5. | Please revise your future filings to provide a discussion of your valuation process, including how you decide on your valuation policies and procedures and analyze changes in fair value measurements from period to period. Refer to ASC 820-10-50-2f for further guidance. |
Response:
In future filings, the Company will discuss its valuation process, including how it decided on its valuation policies and procedures and analyze change in fair value measurements from period to period under the Fair Value Hierarchy level definitions. Below is a draft of the proposed disclosure.
"The Company’s assessment of the significance of a particular input to the fair value measurement in its entirety requires judgment and considers factors specific to the financial instrument. The inputs or methodology used for valuing securities are not necessarily an indication of the risk associated with the investing in those securities. Because of the inherent uncertainties of valuation, the values reflected may materially differ from the values received upon actual sale of those investments.

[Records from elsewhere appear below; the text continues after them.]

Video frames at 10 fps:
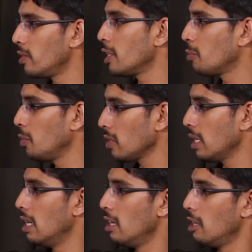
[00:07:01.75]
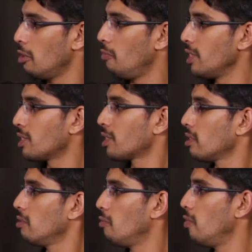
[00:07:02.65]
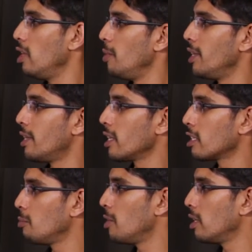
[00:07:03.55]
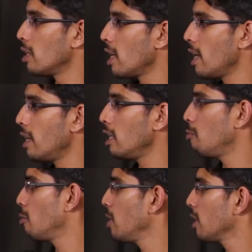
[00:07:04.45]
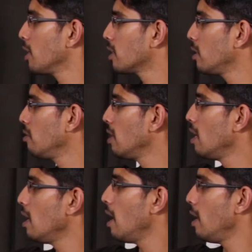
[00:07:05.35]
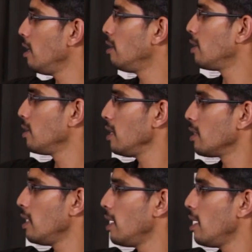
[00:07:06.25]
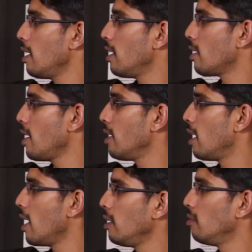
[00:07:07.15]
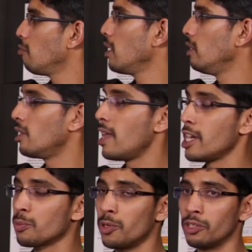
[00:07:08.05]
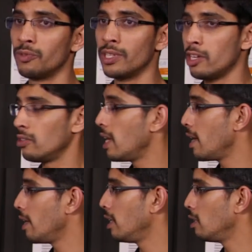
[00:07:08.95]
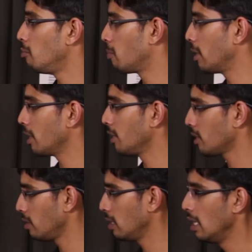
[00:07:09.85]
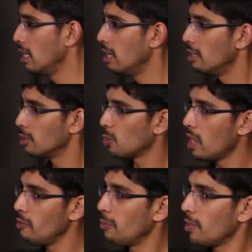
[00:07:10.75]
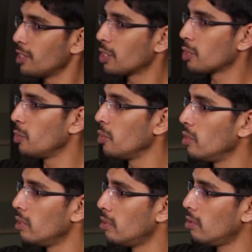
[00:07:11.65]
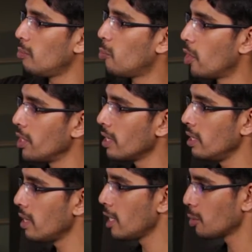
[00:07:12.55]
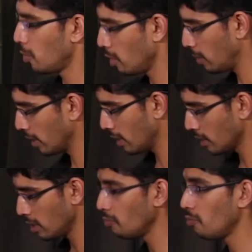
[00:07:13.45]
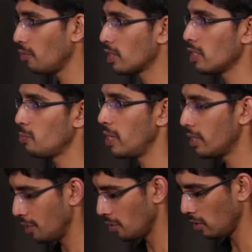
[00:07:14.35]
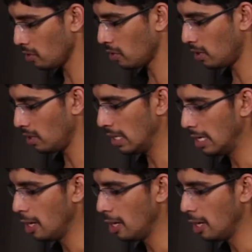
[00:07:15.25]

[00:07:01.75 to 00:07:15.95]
network, which will be detected by the AADM application and result in a red line in the dashboard of the AADM application. So I will first show you the monitoring dashboard application, which is built into the card.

For actively traded securities, the Company values investments using the closing price of the securities on the exchange or market on which the securities principally trade. If the security is not actively traded, it is generally valued based at the mean between the last bid and ask quotation. Mutual funds, which include open- and closed-end funds, exchange-traded funds, and offshore funds, are valued at net asset value or closing price, as applicable. Certain corporate debt securities are valued by an independent pricing service using an evaluated quote based on such factors as institutional-size trading in similar groups of securities, yield, quality maturity, coupon rate, type of issue, individual trading characteristics and other market data. Securities that are not traded on an exchange or market are generally valued at cost, monitored by management and fair value adjusted as considered necessary based on the Company's review of financial information received."

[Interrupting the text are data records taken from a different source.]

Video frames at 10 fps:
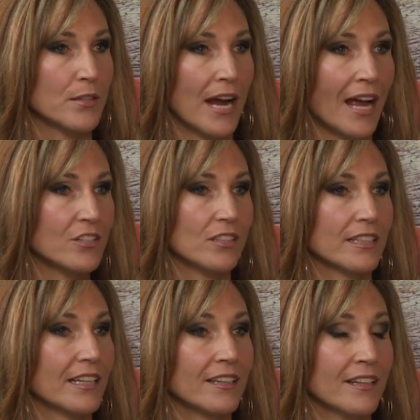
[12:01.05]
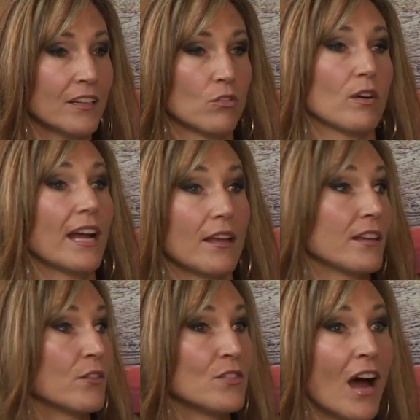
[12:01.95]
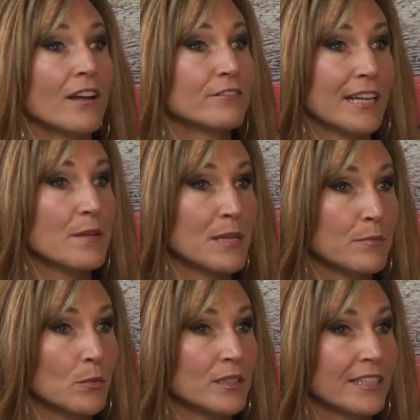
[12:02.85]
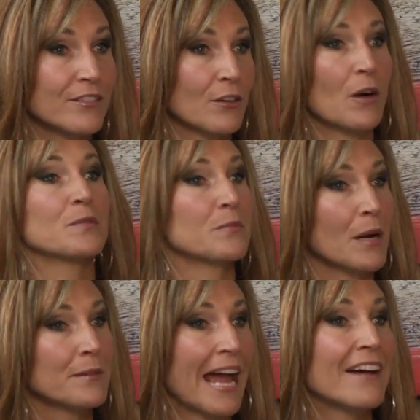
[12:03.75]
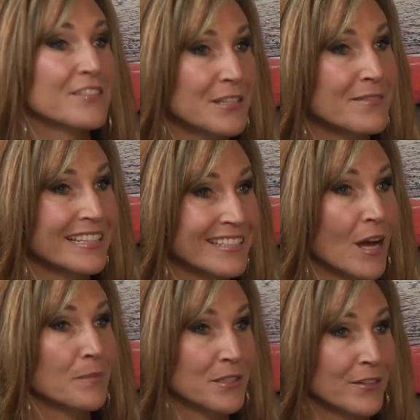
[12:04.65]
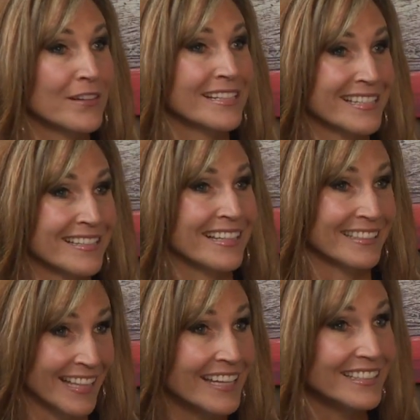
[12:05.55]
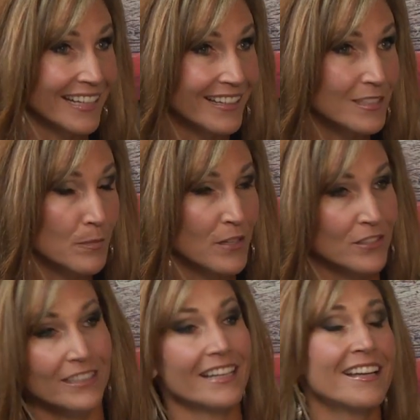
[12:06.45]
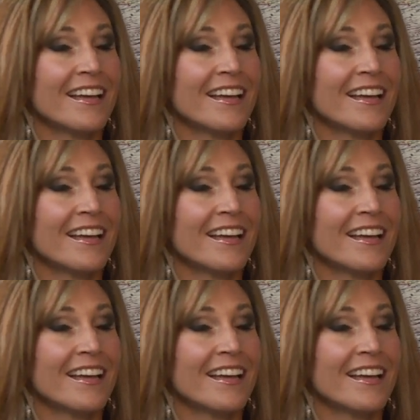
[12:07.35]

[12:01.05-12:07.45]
They're actually great. Non-VA people would give their arm to probably have some of these opportunities in lending especially.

Note 13. Income Taxes, page 47
6. | We note your disclosure on page 27 regarding your assessment of unrecognized tax benefits in evaluating your tax position. However, we were unable to locate the disclosure of unrecognized tax benefits in Note 13. If material, please revise your future filings to provide the disclosures required by ASC 740-10-50-15 and 15A. Please provide us with a draft of your proposed disclosure. |
Response:
The Company determined that its unrecognized tax benefits are immaterial and, therefore, did not include disclosure of unrecognized tax benefits in Note 13.
In addition, pursuant to your request, the Company acknowledges that (i) the Company is responsible for the adequacy and accuracy of the disclosure in the filing; (ii) Staff comments or changes to disclosure in response to Staff comments do not foreclose the Commission from taking any action with respect to the filing; and (iii) the Company may not assert staff comments as a defense in any proceeding initiated by the Commission or any person under the federal securities laws of the United States.
As indicated in the SEC's June 24, 2004 release regarding the public release of comment letters and responses, you are requesting such acknowledgments from all companies whose filings are being reviewed and this request and these acknowledgments should not be construed as suggesting that there is an inquiry or investigation or other such matter involving the Company.
Should any member of the Staff have any questions or additional comments regarding the Company’s responses to the Staff’s comments, please do not hesitate to contact me by phone at (210) 308-1294 or by facsimile at (210) 308-1220.
Sincerely,
/s/ Lisa C. Callicotte
Lisa C. Callicotte
Chief Financial Officer
U.S. Global Investors, Inc.
cc: Frank E. Holmes, U.S. Global Investors, Inc.
Susan B. McGee, U.S. Global Investors, Inc.